United States District Court, District of Oregon
Jan 27, 2022
3:19-CV-1865-AC (D. Or. Jan. 27, 2022)

Opinion

3:19-CV-1865-AC

01-27-2022

PATRICIA SCHUPPERT, an individual, Plaintiff, v. ORCHARD SUPPLY CO., LLC, a foreign limited liability company doing business as Orchard Supply Hardware, a wholly owned subsidiary of LOWE'S COMPANIES, INC., a foreign corporation; LOWE'S HOME CENTERS, LLC, a foreign limited liability company, Defendants,


FINDINGS & RECOMMENDATION

JOHN V. ACOSTA, United States Magistrate Judge.

Introduction

Currently before the court is a motion to dismiss for failure to prosecute pursuant to Federal Rule of Civil Procedure (“FRCP”) 41(b) and for discovery sanctions pursuant to FRCP 37(d), filed by defendants Orchard Supply Co., LLC, Lowe's Companies, Inc., and Lowe's Home Centers, LLC (collectively, “Defendants”). (Defs.' Mot. to Dismiss, ECF No. 52). The discovery sanction that Defendants seek is dismissal. (Id. at 14). For the foregoing reasons, this court recommends that Defendants' motion be GRANTED and this case DISMISSED with prejudice.

Factual Background

Plaintiff Patricia Schuppert (“Plaintiff”), representing herself, filed this action against her employer in November 2019, alleging various claims related to gender discrimination, racial discrimination, and sexual harassment under federal and state law. (Compl., ECF No. 1). The court granted Plaintiff's application to proceed in forma pauperis (“IFP”). (Order Granting Mot. to Proceed IFP, ECF No. 3). The court conditionally appointed Plaintiff pro bono counsel on three separate occasions. The first counsel declined. (Pro Bono Appt. Resp., ECF No. 22). During discovery conferral in February 2021, Plaintiff's second pro bono counsel withdrew “[f]or professional reasons” and the counsel advised Plaintiff that “a lack of legal representation in this matter could result in the dismissal of the case.” (Motion to Withdraw, ECF No. 39). In early March 2021, this court conditionally appointed a third pro bono counsel. However, that attorney reported Plaintiff “has not responded to any of my attempts to make contact with her” and thus declined representation. (Pro Bono Appt. Resp., ECF No. 45). In communications with Defendants' counsel later that month, Plaintiff indicated that she was aware of the third attorney's attempt to contact her and would “continue to act on my own” in the case. (Decl. of Brett Hamilton (“Hamilton Dec.”) ¶ 5, ECF No. 53-1). To accommodate the delays caused by these changes-of-counsel, the court granted four extensions of discovery deadlines. (Scheduling Order, ECF Nos. 30, 33, 36, 42).
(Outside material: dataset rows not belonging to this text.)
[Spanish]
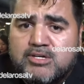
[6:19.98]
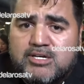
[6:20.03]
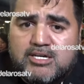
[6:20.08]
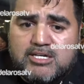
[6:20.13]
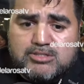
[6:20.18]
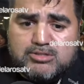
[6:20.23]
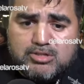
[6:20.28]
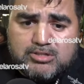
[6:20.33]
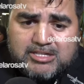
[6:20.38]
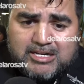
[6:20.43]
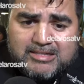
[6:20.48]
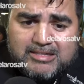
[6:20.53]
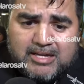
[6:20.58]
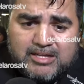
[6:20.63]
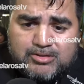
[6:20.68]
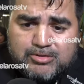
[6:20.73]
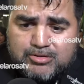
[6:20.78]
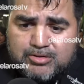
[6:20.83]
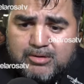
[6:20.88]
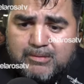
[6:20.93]
estoy
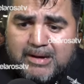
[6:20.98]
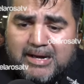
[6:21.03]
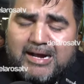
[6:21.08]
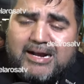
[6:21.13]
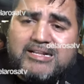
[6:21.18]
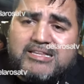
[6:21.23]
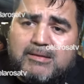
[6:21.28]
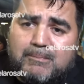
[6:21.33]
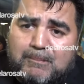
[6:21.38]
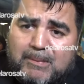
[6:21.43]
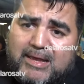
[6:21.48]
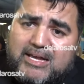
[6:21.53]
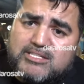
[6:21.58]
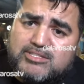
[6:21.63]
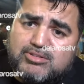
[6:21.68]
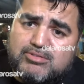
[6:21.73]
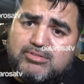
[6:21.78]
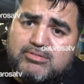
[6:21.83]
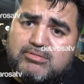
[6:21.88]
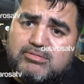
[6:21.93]
tratando de bajar de
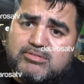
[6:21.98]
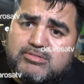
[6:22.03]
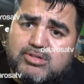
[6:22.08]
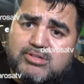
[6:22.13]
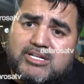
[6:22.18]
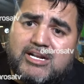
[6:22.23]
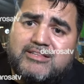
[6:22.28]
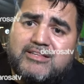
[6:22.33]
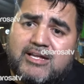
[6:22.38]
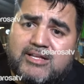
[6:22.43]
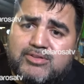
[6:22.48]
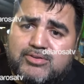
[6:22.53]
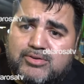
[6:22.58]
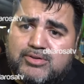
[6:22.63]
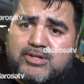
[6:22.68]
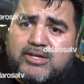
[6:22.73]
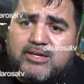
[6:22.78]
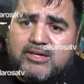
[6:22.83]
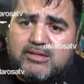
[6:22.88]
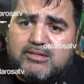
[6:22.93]
peso, estoy tratando
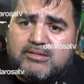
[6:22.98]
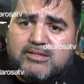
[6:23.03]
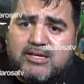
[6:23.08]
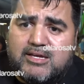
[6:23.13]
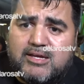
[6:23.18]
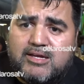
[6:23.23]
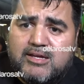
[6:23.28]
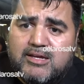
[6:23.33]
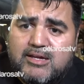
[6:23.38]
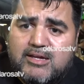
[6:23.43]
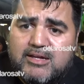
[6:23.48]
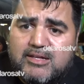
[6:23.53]
de,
At Defendants' request, the court held a Status Conference on April 26, 2021 to discuss Plaintiff's failure to respond to pro bono counsel and to Defendant's discovery requests. (Defs.'

Status Report at 4, ECF No. 48; Defs.' Mot. to Dismiss at 4, ECF No. 52). Plaintiff did not attend the hearing. (Minutes of Proceeding, ECF No. 50).

On April 30, 2021, Defendants sent a letter notifying Plaintiff that, because she had not provided potential dates for her deposition, they “planned to proceed with noticing [her] deposition on May 26, 2021.” ((Hamilton Dec. ¶ 4, Ex. 2) (emphasis omitted)). Defendants properly served Plaintiff with Notice of Virtual Videotaped Deposition on May 3, 2021. (Id. ¶ 5, Ex. 3). Plaintiff confirmed receipt of that notice on multiple occasions, including during telephone calls with Defendants on May 4, 2021 and May 26, 2021. (Id. ¶ 6, Ex. 4; ¶ 10).

On May 26, 2021, Plaintiff failed to appear for her deposition. (Id. ¶ 10). Approximately twenty minutes after the deposition was scheduled to begin, Plaintiff called Defendant's counsel to inform them she would not be attending. (Id.). Plaintiff stated that she had been recently incarcerated and had been released the morning of May 25, 2021. (Id.). At the time, Plaintiff indicated that she was going to retrieve her car from an impound lot instead of attending her deposition. (Id.). However, during a telephone call with Defendants' counsel on May 27, 2021, Plaintiff indicated that she had not yet retrieved her vehicle. (Id. ¶ 14).

On June 7, 2021, Defendants filed the instant motion to dismiss. (Defs.' Mot. to Dismiss, ECF No. 52). Plaintiff was sent a Scheduling Order via mail and email, indicating that the motion would be taken under advisement on September 7, 2021. (Clerks Notice of Mailing to Pl. regarding Status Conference, ECF No. 51). On June 14, 2021, Plaintiff responded to the court and Defendants' counsel by email, indicating “I will do what is necessary and with my rights to proceed until a reasonable settlement has earned [sic] reached.” (Communication to Ct. and Counsel from Pl., ECF No. 57). To date, Plaintiff has not filed a response to Defendants' motion.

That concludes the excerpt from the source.